Stream restoration and mitigation is a complex process that involves recognizing natural and human induced disturbances that degrade the form and function of stream and riparian ecosystems or prevent its recovery to a sustainable condition. Restoration includes a broad range of activities designed to enable stream corridors to recover dynamic equilibrium and function to maintain channel dimension, pattern, and profile so that over time the stream channel does not degrade or aggrade. The Stream Corridor Restoration: Principles, Processes, and Practices manual published by the Federal Interagency Stream Restoration Working Group in 1998 identifies three levels of stream improvement: 1) restoration, 2) rehabilitation, and 3) reclamation. Restoration is defined as the reestablishment of the structure and function of ecosystems. Ecological restoration is the process of returning an ecosystem as closely as possible to predisturbance conditions and functions. Ecosystems are dynamic and therefore it is not possible to recreate a system exactly. The restoration process reestablishes the general structure, function, and dynamic but self-sustaining behavior of the ecosystem. Rehabilitation is defined as a procedure for making the land useful again after a disturbance. It involves the recovery of ecosystem functions and processes in a degraded habitat. Rehabilitation does not reestablish the predisturbance condition but does establish geological and hydrologically stable landscapes that support biological diversity. Reclamation is defined as a series of activities intended to change the function of an ecosystem, such as changing wetland to farmlands.

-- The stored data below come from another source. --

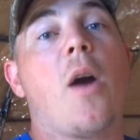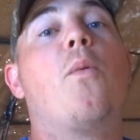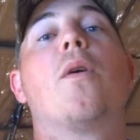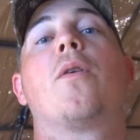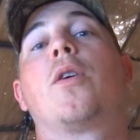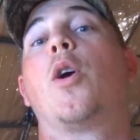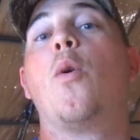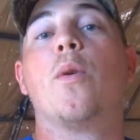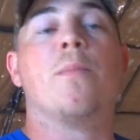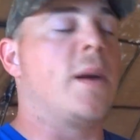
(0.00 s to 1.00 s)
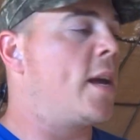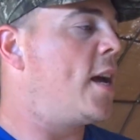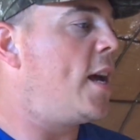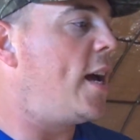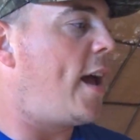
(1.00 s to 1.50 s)
I want her to go with me,
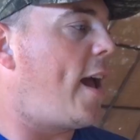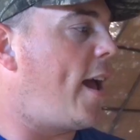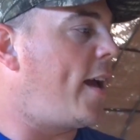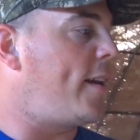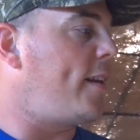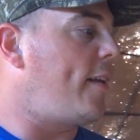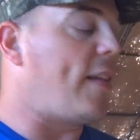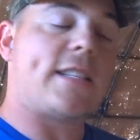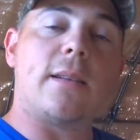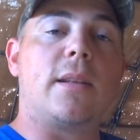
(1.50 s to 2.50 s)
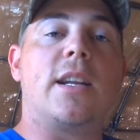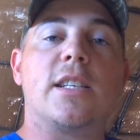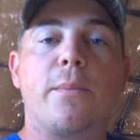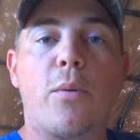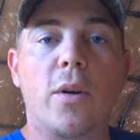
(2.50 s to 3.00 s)
and that's something
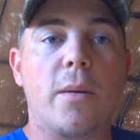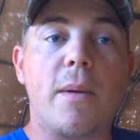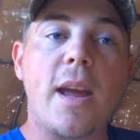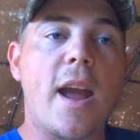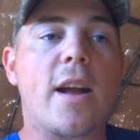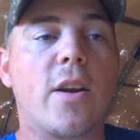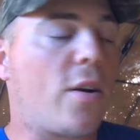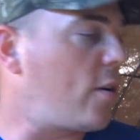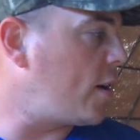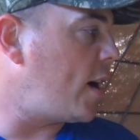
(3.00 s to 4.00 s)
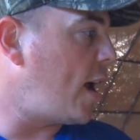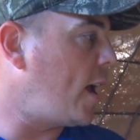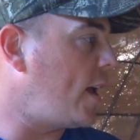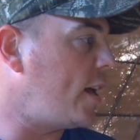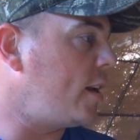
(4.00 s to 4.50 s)
that's important to me and her.
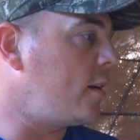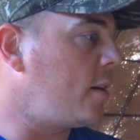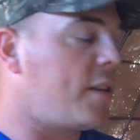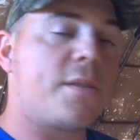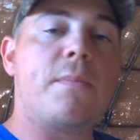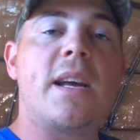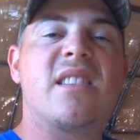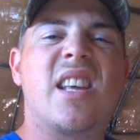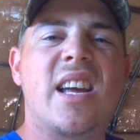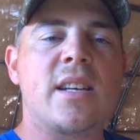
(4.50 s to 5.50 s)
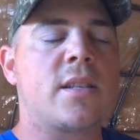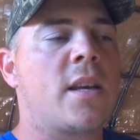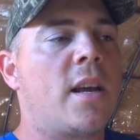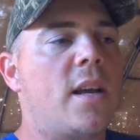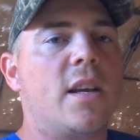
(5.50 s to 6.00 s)
And this makes things
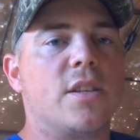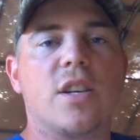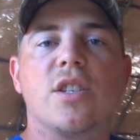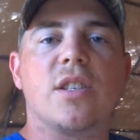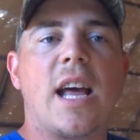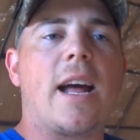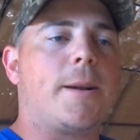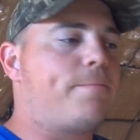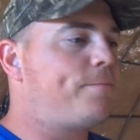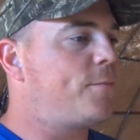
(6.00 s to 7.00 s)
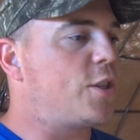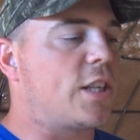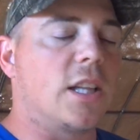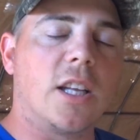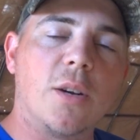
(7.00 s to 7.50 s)
such as that just
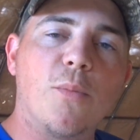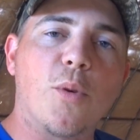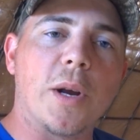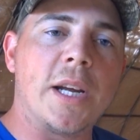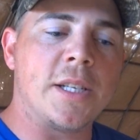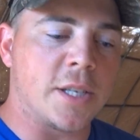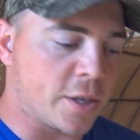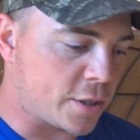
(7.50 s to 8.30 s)
a little more easier.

For this project, stream restoration is defined as returning a degraded stream ecosystem to the highest level of stream potential available for the surrounding landform. This includes reestablishment of stream channel that maintains its dimensions, pattern and profile such that over time it does not aggrade or degrade. This definition also implies that the restoration will provide the highest level of aquatic habitat and biological diversity possible.
This project included a thorough review of scientific literature related to stream restoration techniques and practices in addition to development of a design handbook. Literature review topics included fluvial processes, bioengineering, natural channel design, habitat improvement structures, stream stability, and sediment transport. An annotated bibliography of the relevant stream restoration literature was posted to the NCSU Water Quality Group Web Site at: http://www.bae.ncsu.edu/programs/extension/wqg/
The document "Stream Restoration: A Natural Channel Design Handbook" was prepared and distributed to 35 NCDOT participants in a 4-day workshop held in Raleigh, NC January 22-26, 2001. The Handbook includes detailed descriptions of successful current and proven stream restoration practices integrated into a usable and reliable cost-effective process for NCDOT. Chapter 11 in the Handbook is a comprehensive process to support evaluation of successful stream restoration.